Implementation:Apache Paimon DataEvolutionSplitGenerator
| Knowledge Sources | |
|---|---|
| Domains | Query Planning, Schema Evolution |
| Last Updated | 2026-02-08 00:00 GMT |
Overview
DataEvolutionSplitGenerator generates read splits for tables with data evolution enabled, handling row-ID-based file grouping, blob file filtering, shard/slice parallelism via row ID ranges, and global index integration with optional relevance scores.
Description
This generator extends `AbstractSplitGenerator` to handle tables where schema evolution has created multiple file versions with potentially partial column sets stored as blob files. The core algorithm sorts files by `(first_row_id, is_blob, -max_sequence_number)` and partitions them by (partition, bucket). For shard mode, `_filter_by_shard()` divides the total row ID space evenly across subtasks by computing merged row ID ranges and assigning contiguous range slices to each subtask. For slice mode (used with limit/offset), `_calculate_slice_row_ranges()` computes row ID ranges from position offsets by merging overlapping file ranges and dividing by offset positions. The `_split_by_row_id()` method groups files sharing the same `first_row_id` (a data file with its associated blob files), while `_filter_blob()` excludes blob files that fall outside the data file's row range. Splits are packed for optimal size via `_pack_for_ordered()`, and the result is wrapped in `IndexedSplit` objects when row ranges are present (from global index filtering or slice mode). These IndexedSplit objects carry the computed row ID ranges and optional relevance scores (from vector search) via the `score_getter` callback. The generator handles deletion files by mapping them to their corresponding data files. File-level split maps are computed via `_compute_slice_split_file_idx_map()` to determine which rows to read from each file, with special logic for blob files whose ranges are computed relative to their associated data file.

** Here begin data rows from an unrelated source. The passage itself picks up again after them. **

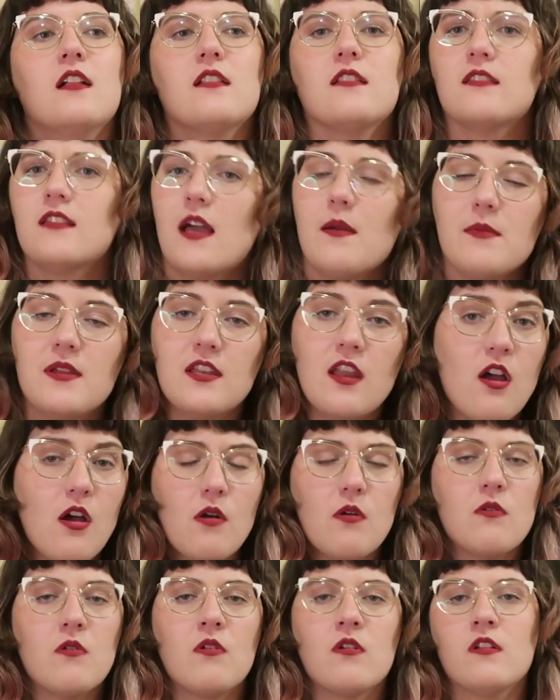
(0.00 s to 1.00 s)
let me
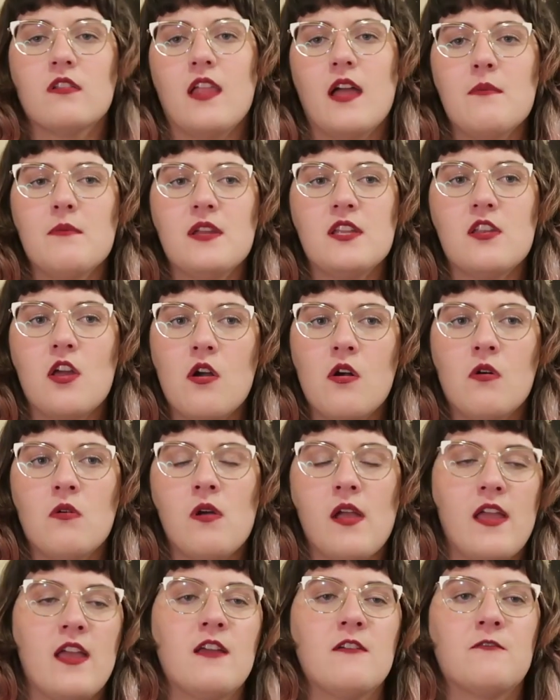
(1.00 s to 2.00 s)
know. Or let me know
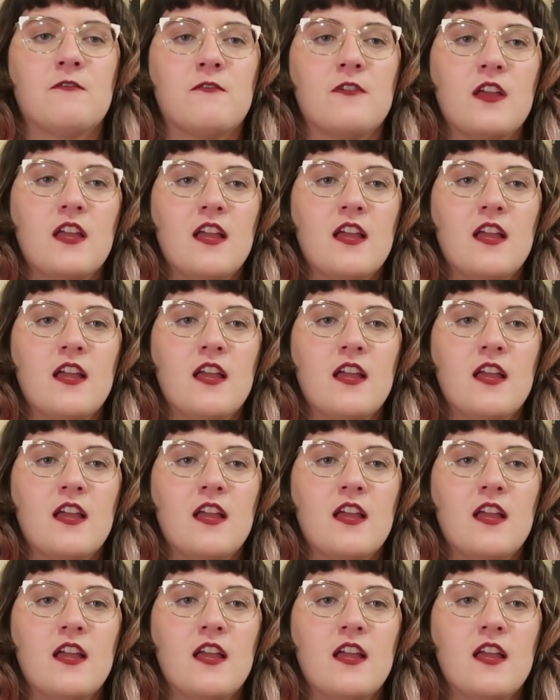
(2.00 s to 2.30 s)
if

This sophisticated split generation logic is essential for Paimon's data evolution feature, coordinating schema evolution (partial-column blob files), global index filtering, vector search scoring, and distributed parallel reads through row ID range arithmetic.
Usage
DataEvolutionSplitGenerator is instantiated by the scan planner when reading tables with data evolution enabled (rowTrackingEnabled=true).
Code Reference
Source Location
- Repository: Apache_Paimon
- File: paimon-python/pypaimon/read/scanner/data_evolution_split_generator.py
Signature
class DataEvolutionSplitGenerator(AbstractSplitGenerator):
def __init__(self, table, target_split_size: int, open_file_cost: int,
deletion_files_map=None, row_ranges: Optional[List] = None,
score_getter=None): ...
def create_splits(self, file_entries: List[ManifestEntry]) -> List[Split]: ...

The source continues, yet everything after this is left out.